Work instructions –
From the line containing "(6.50 s to 7.00 s)" through the end of the material below, output each line exactly as written, with pictures excluded.

== Segment start ==

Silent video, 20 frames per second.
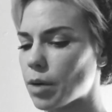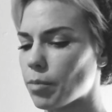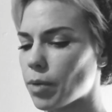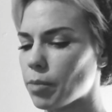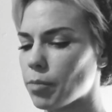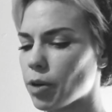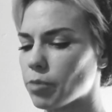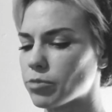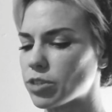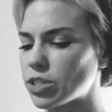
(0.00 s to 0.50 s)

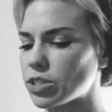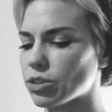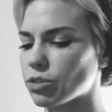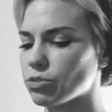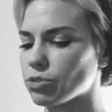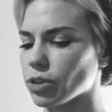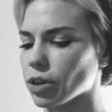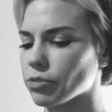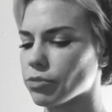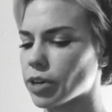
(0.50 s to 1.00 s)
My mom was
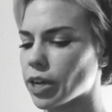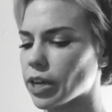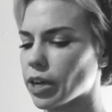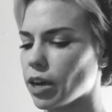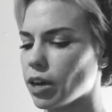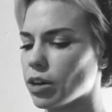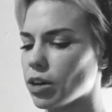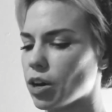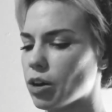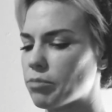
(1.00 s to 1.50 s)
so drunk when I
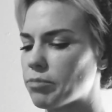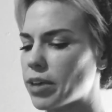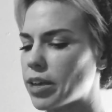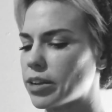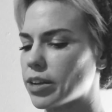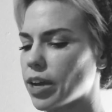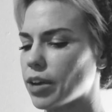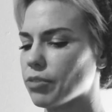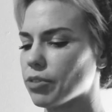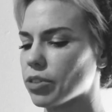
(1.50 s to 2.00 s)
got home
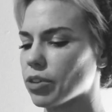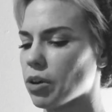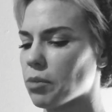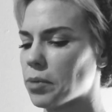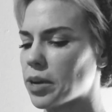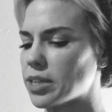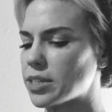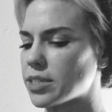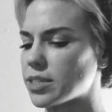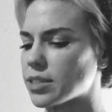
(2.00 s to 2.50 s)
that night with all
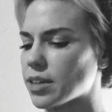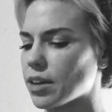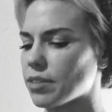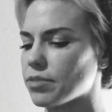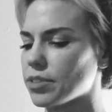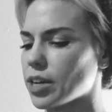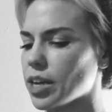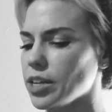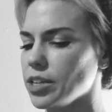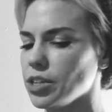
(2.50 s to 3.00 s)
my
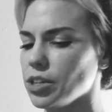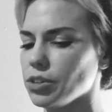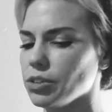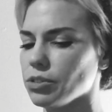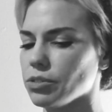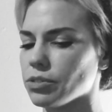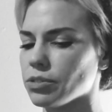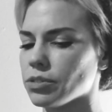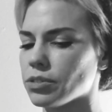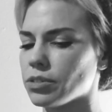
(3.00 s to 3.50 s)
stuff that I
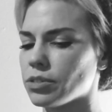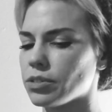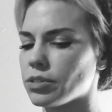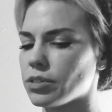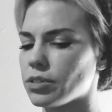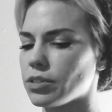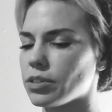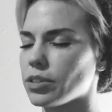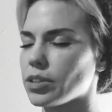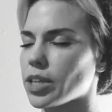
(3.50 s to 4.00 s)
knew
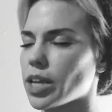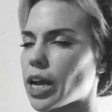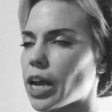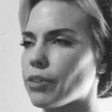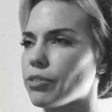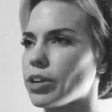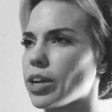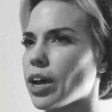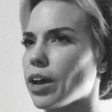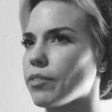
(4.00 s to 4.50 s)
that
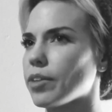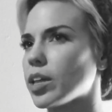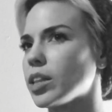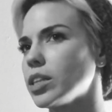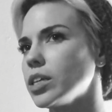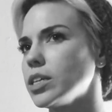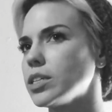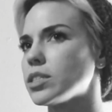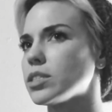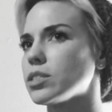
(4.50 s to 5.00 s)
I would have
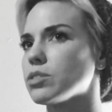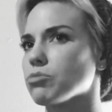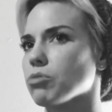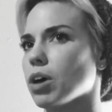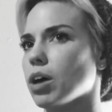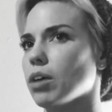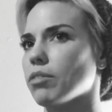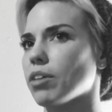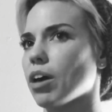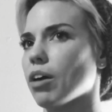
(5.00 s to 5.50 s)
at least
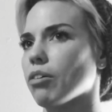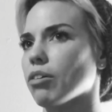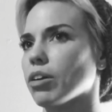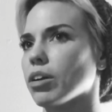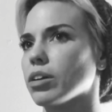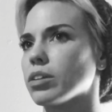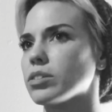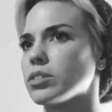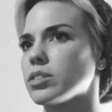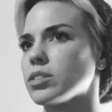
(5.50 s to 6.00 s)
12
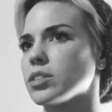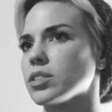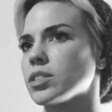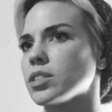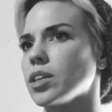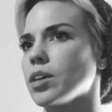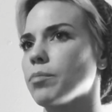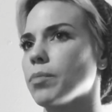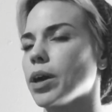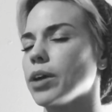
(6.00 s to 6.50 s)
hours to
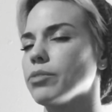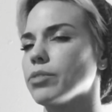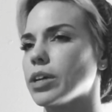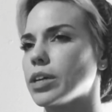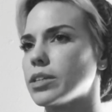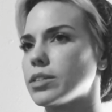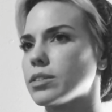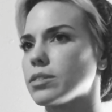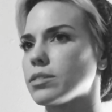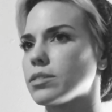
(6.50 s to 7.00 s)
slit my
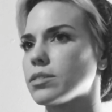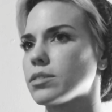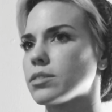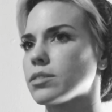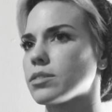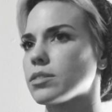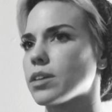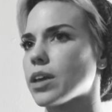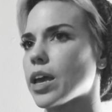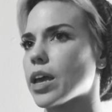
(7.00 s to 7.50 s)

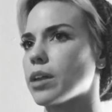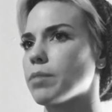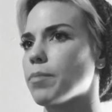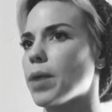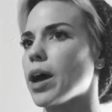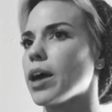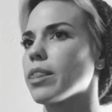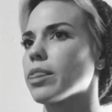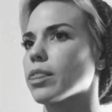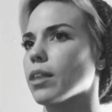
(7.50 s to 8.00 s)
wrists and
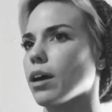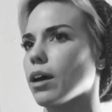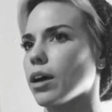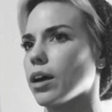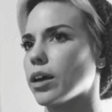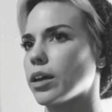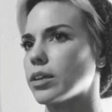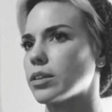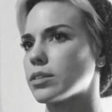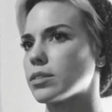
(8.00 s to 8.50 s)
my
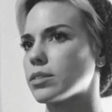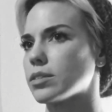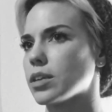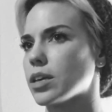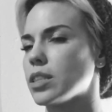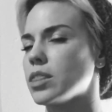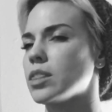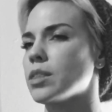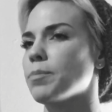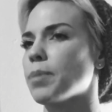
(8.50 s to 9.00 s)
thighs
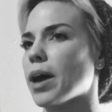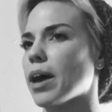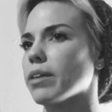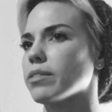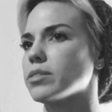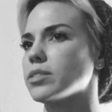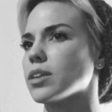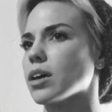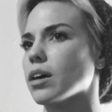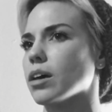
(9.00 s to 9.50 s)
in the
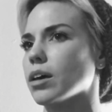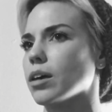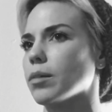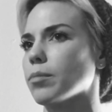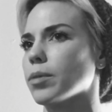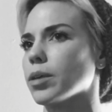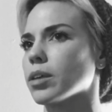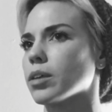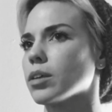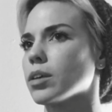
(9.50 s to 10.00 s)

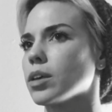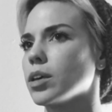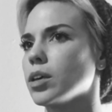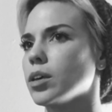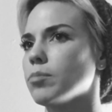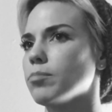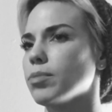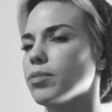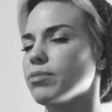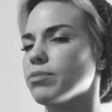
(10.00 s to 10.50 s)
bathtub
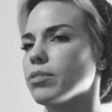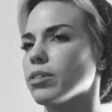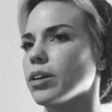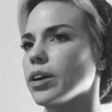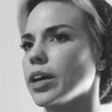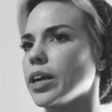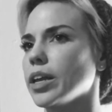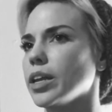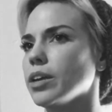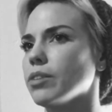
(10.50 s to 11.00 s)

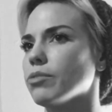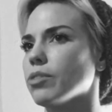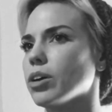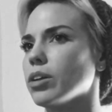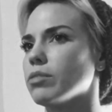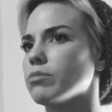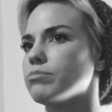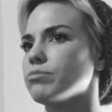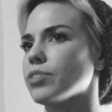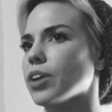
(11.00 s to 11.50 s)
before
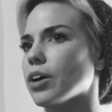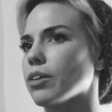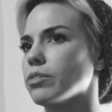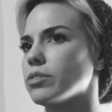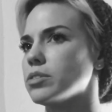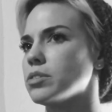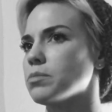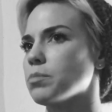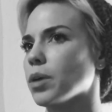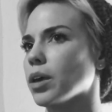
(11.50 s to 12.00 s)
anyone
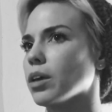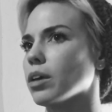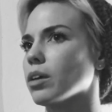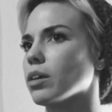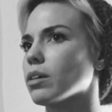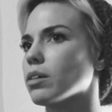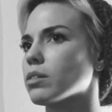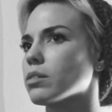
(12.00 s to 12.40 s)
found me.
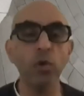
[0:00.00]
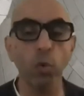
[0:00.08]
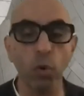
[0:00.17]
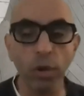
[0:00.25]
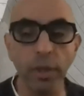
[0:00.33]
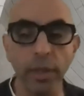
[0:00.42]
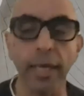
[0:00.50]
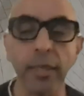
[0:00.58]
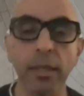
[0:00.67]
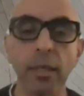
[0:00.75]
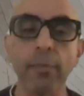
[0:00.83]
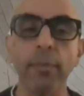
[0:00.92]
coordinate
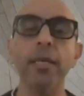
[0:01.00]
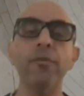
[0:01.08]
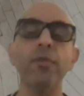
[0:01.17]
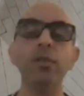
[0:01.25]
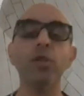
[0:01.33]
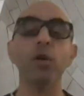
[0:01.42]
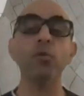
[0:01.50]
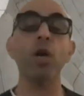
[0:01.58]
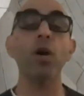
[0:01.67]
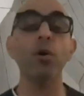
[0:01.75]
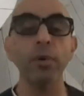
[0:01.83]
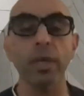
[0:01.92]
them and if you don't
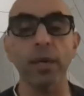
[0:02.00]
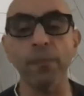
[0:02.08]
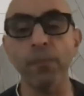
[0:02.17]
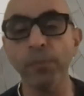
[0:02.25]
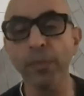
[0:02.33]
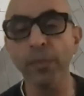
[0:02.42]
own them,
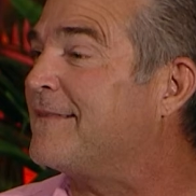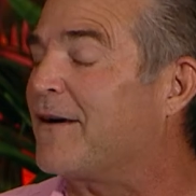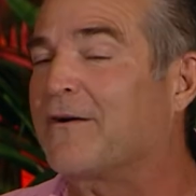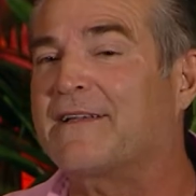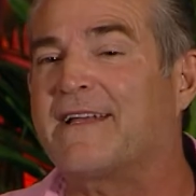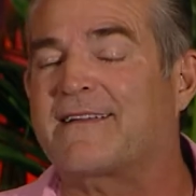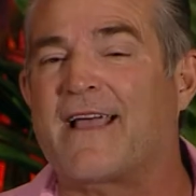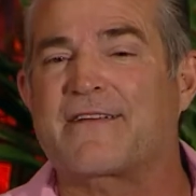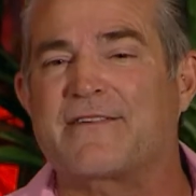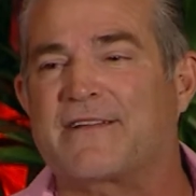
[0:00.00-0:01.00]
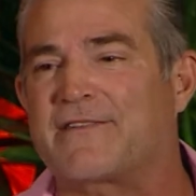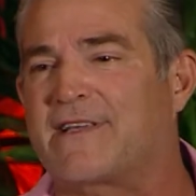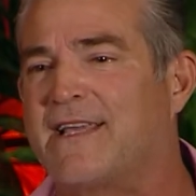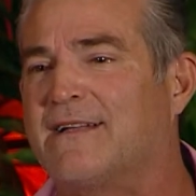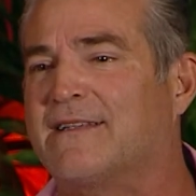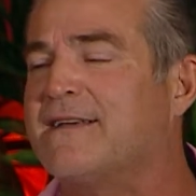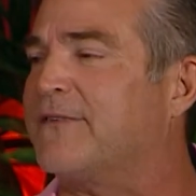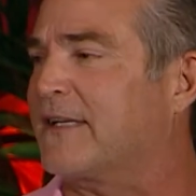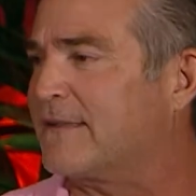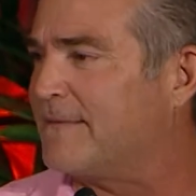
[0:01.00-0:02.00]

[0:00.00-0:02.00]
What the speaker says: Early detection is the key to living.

== Segment end ==

Answer to this problem –
(6.50 s to 7.00 s)
slit my
(7.00 s to 7.50 s)

(7.50 s to 8.00 s)
wrists and
(8.00 s to 8.50 s)
my
(8.50 s to 9.00 s)
thighs
(9.00 s to 9.50 s)
in the
(9.50 s to 10.00 s)

(10.00 s to 10.50 s)
bathtub
(10.50 s to 11.00 s)

(11.00 s to 11.50 s)
before
(11.50 s to 12.00 s)
anyone
(12.00 s to 12.40 s)
found me.
[0:00.00]
[0:00.08]
[0:00.17]
[0:00.25]
[0:00.33]
[0:00.42]
[0:00.50]
[0:00.58]
[0:00.67]
[0:00.75]
[0:00.83]
[0:00.92]
coordinate
[0:01.00]
[0:01.08]
[0:01.17]
[0:01.25]
[0:01.33]
[0:01.42]
[0:01.50]
[0:01.58]
[0:01.67]
[0:01.75]
[0:01.83]
[0:01.92]
them and if you don't
[0:02.00]
[0:02.08]
[0:02.17]
[0:02.25]
[0:02.33]
[0:02.42]
own them,
[0:00.00-0:01.00]
[0:01.00-0:02.00]

[0:00.00-0:02.00]
What the speaker says: Early detection is the key to living.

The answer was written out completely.